Zackenberg is located in the middle of the world’s largest national park. The area was virtually untouched by man, until the research station was established, and great efforts are made to keep human influence at a minimum. Few research sites can offer such pristine research opportunities, where the effects of environmental variations and changes - man-made or not - can be studied.

1. Basic quantitative documentation of the ecosystem structure around Zackenberg. Study resolution will range from a regional scale (km²) to habitat and plot scale (m²).

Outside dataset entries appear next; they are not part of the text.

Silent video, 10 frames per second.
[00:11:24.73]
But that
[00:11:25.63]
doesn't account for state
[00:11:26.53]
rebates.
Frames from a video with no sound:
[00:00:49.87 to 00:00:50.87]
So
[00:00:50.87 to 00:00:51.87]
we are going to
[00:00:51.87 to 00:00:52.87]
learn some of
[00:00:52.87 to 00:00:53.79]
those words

The survey will include establishment of permanent measuring areas or "target plots" allowing for subsequent repeated measurements.

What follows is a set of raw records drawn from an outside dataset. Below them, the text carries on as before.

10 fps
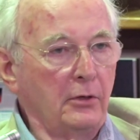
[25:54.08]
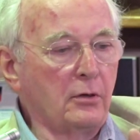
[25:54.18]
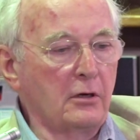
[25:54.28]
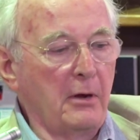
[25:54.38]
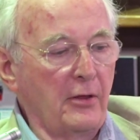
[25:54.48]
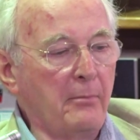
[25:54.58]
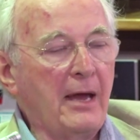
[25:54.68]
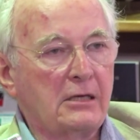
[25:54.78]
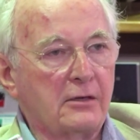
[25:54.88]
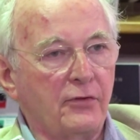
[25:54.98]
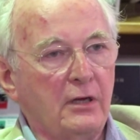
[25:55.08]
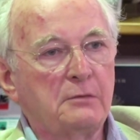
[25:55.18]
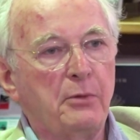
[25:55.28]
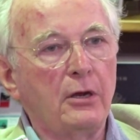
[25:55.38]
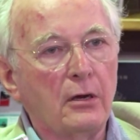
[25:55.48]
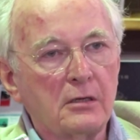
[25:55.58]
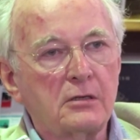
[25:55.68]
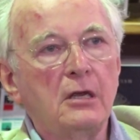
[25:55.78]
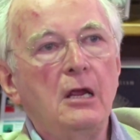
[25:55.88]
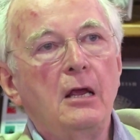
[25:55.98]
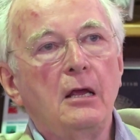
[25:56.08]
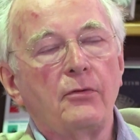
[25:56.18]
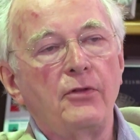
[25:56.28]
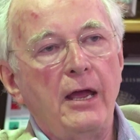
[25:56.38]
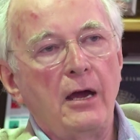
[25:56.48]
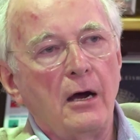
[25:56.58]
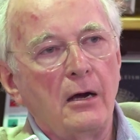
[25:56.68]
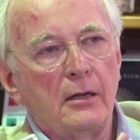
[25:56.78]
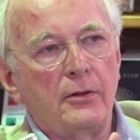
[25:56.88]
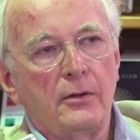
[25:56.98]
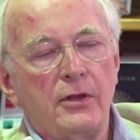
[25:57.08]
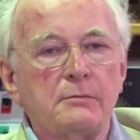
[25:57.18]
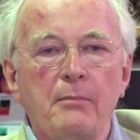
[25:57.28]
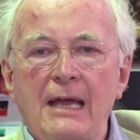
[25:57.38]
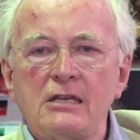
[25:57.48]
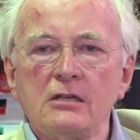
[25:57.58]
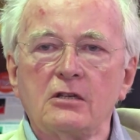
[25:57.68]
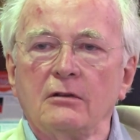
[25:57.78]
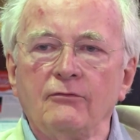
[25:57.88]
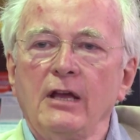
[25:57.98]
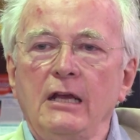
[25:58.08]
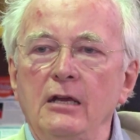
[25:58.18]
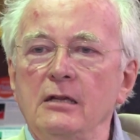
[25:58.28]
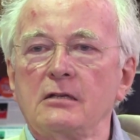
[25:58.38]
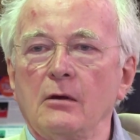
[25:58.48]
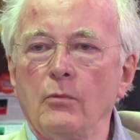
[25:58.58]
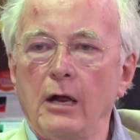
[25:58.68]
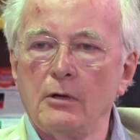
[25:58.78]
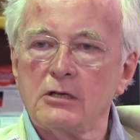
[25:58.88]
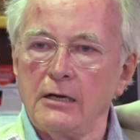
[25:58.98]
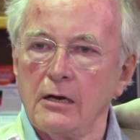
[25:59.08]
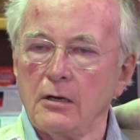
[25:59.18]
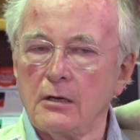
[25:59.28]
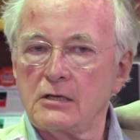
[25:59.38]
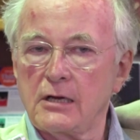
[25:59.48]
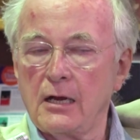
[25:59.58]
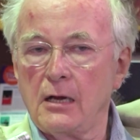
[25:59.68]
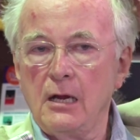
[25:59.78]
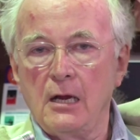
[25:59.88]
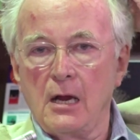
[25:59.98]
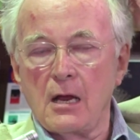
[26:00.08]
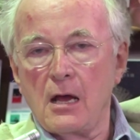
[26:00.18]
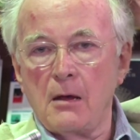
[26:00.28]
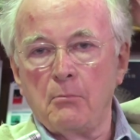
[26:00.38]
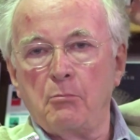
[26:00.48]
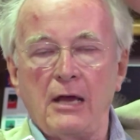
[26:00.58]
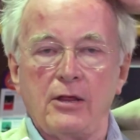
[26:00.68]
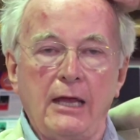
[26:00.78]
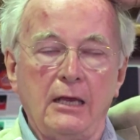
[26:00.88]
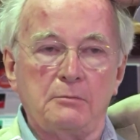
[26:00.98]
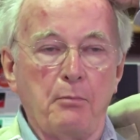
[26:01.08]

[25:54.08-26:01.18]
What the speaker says: talk about the mass of things because this mass is conveyed in some way, which I don't understand, by the Higgs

2. Creation of baseline studies of intrinsic short-term and long-term variations in ecosystem functions with appropriate considerations to guaranteed provision for repeated measurements of long-term changes.

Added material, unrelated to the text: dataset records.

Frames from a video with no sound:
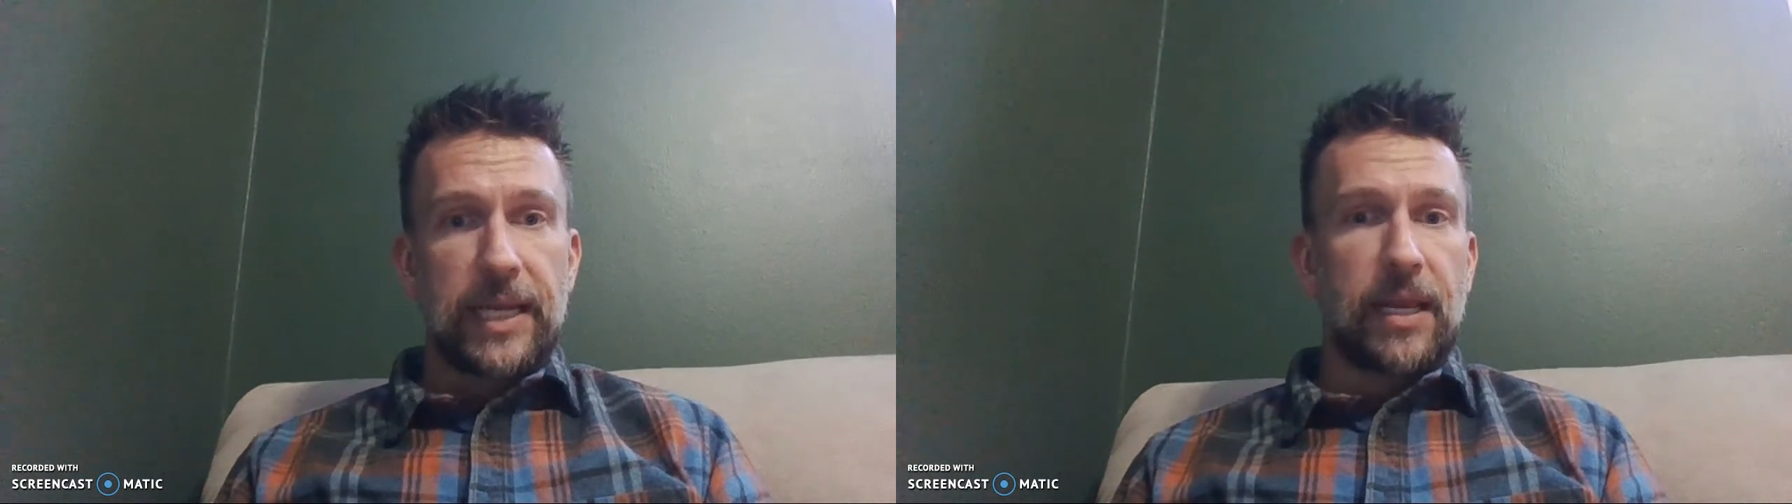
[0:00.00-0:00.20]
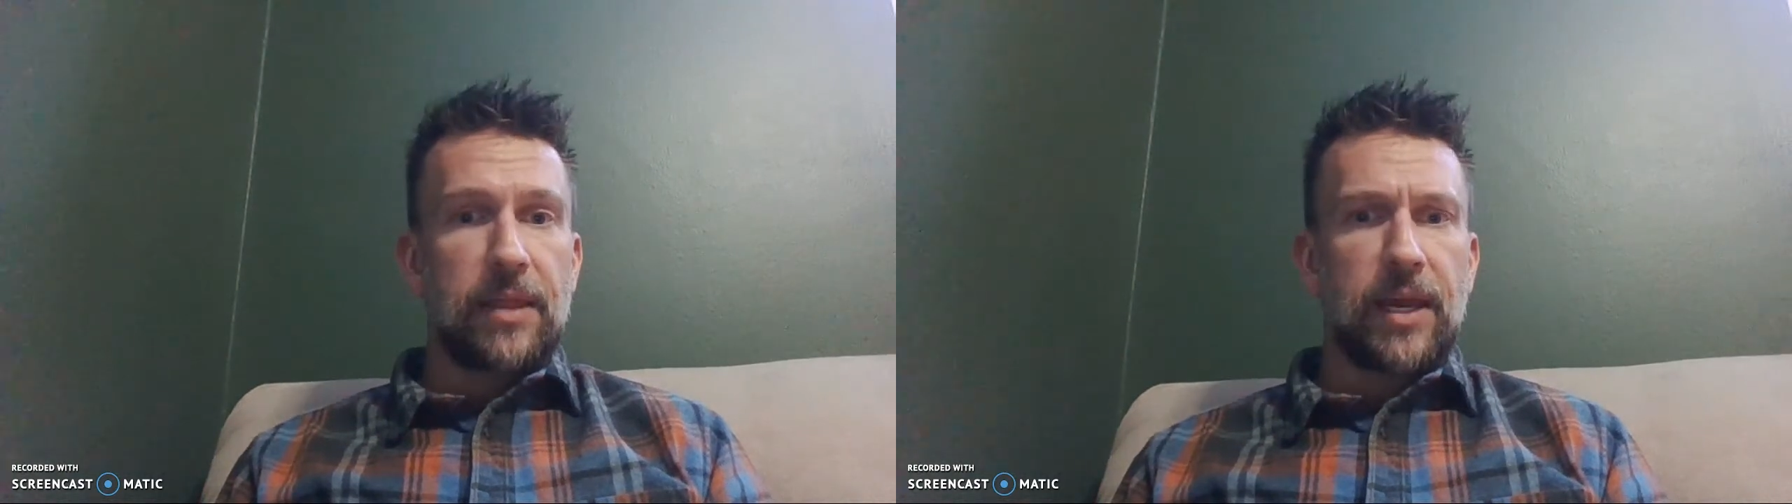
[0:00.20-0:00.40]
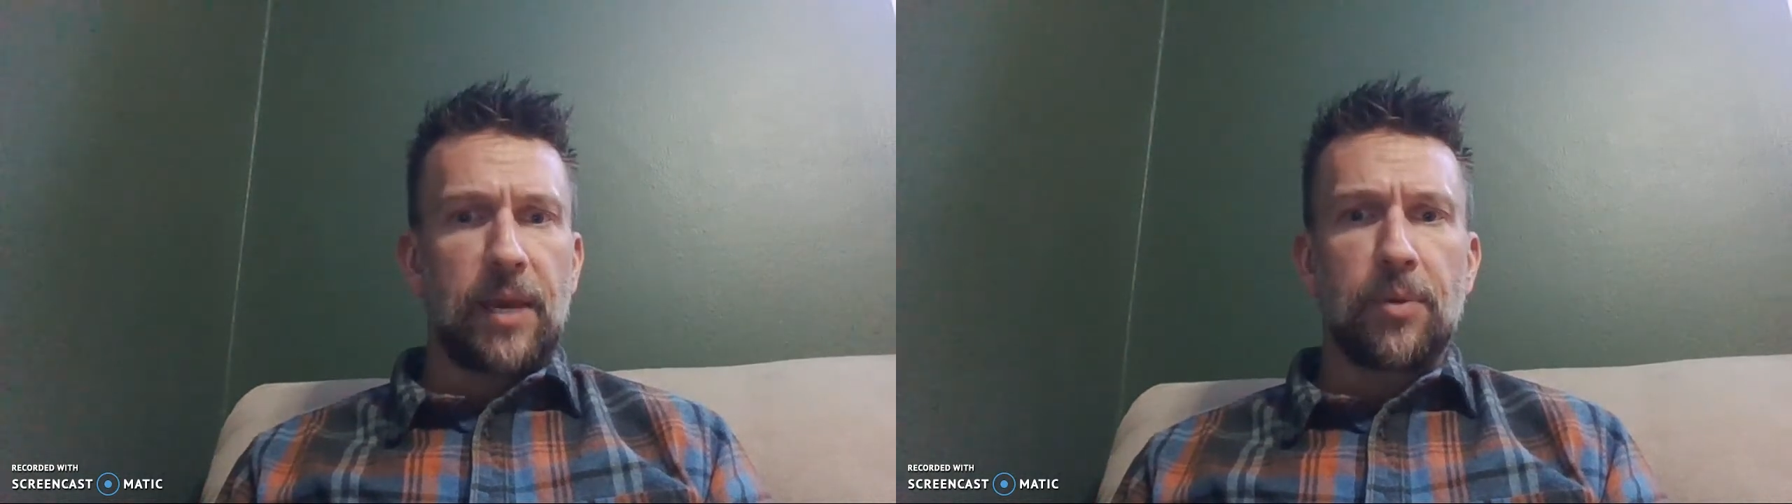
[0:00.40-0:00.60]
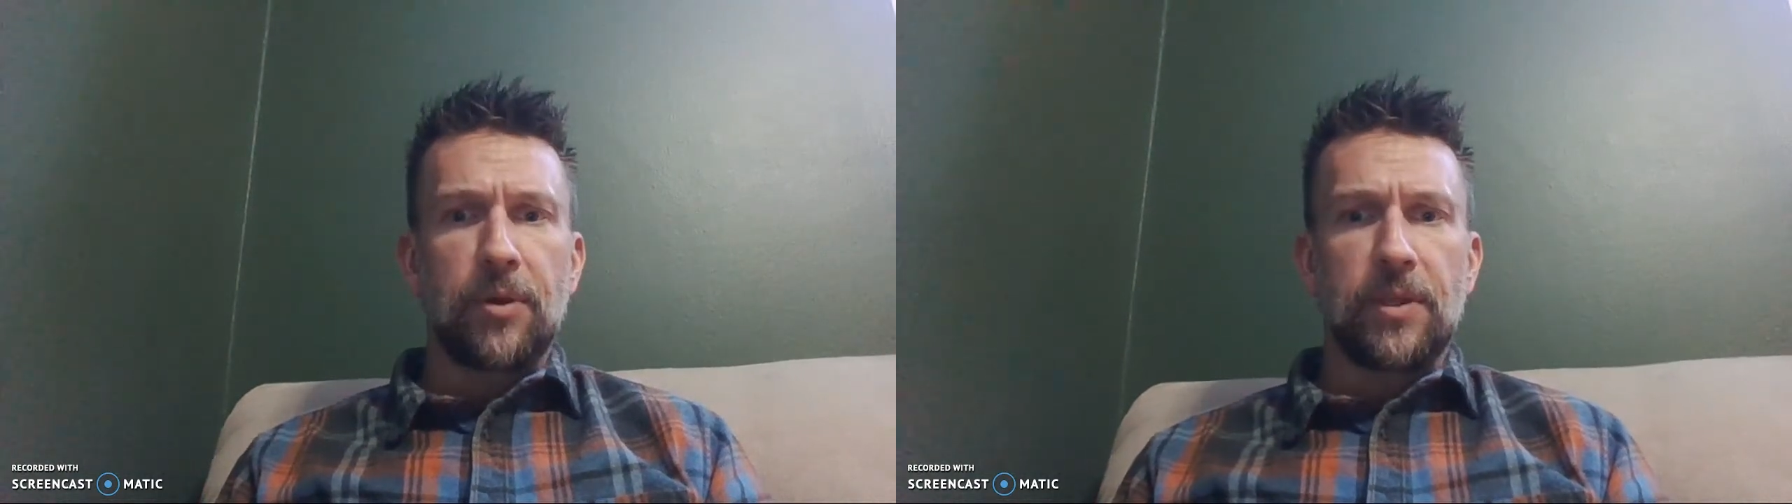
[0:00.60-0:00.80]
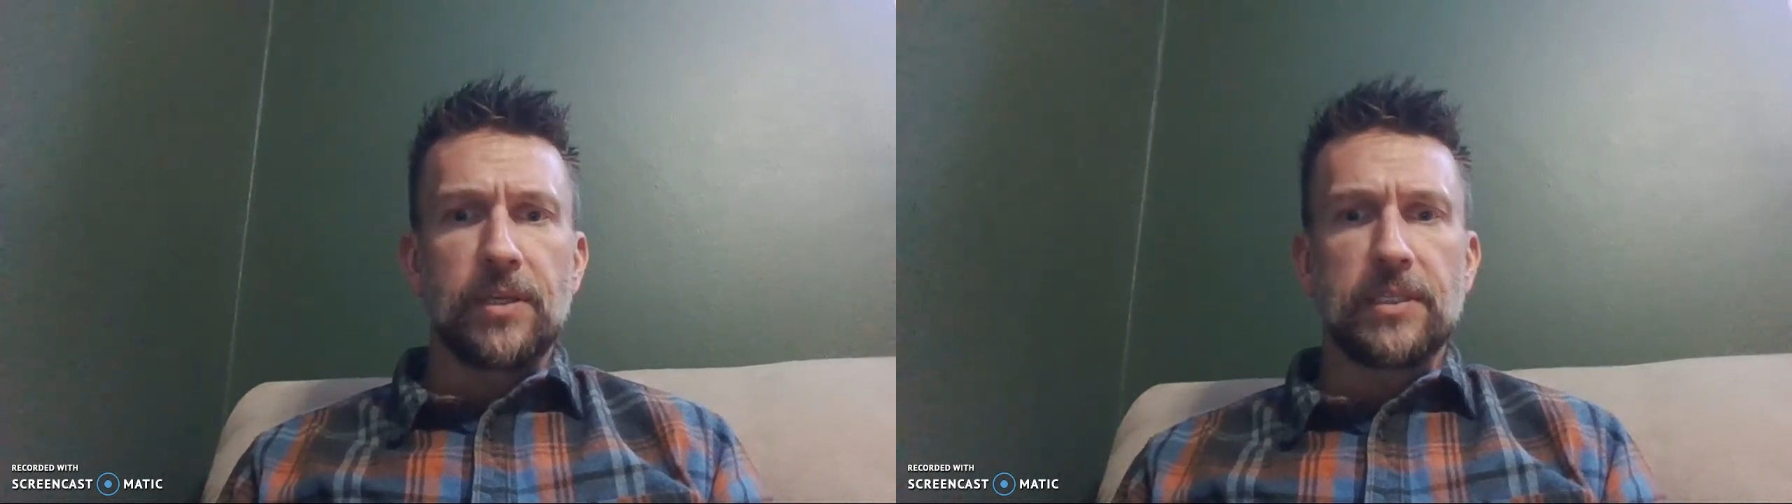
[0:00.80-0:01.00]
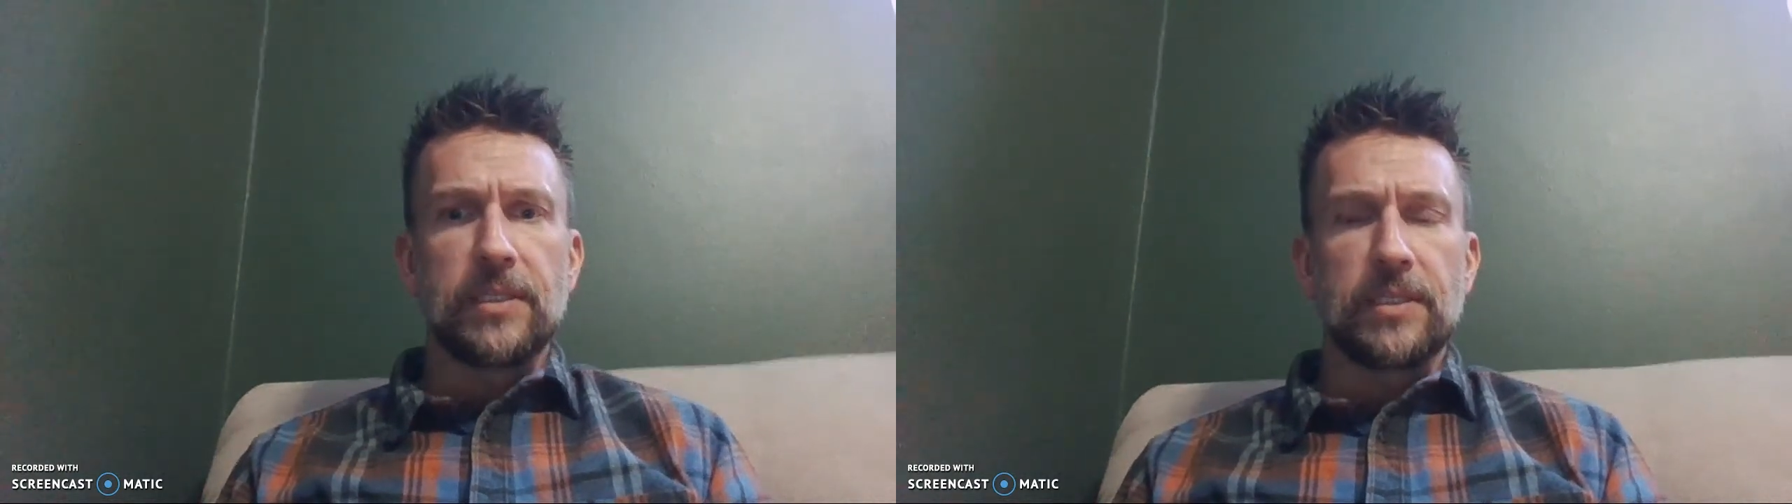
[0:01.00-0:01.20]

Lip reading: and I think I put this in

3. Retrospective analyses (range: years to thousands of years) of organic material directed to detect past ecosystem changes in the area and designed as correlative tools for predicting effects of future Global Change.
4. Research proposing to increase the knowledge of basic ecosystem processes and providing an improved and advanced temporal platform for predicting responses to Global Change events in the ecosystem.

These aims are targeted partly through specific research projects, partly through the long-term monitoring programmes, ClimateBasis, GeoBasis and BioBasis. The aim of these monitoring programmes, that have a time frame of 50+ years, is to provide data relevant mainly for items 1 and 2, while items 3 and 4 are targeted through research projects. This even include in depth analyses pertinent to items 1 and 2, as the monitoring programmes must be backed up by specific research e.g. including experimental studies.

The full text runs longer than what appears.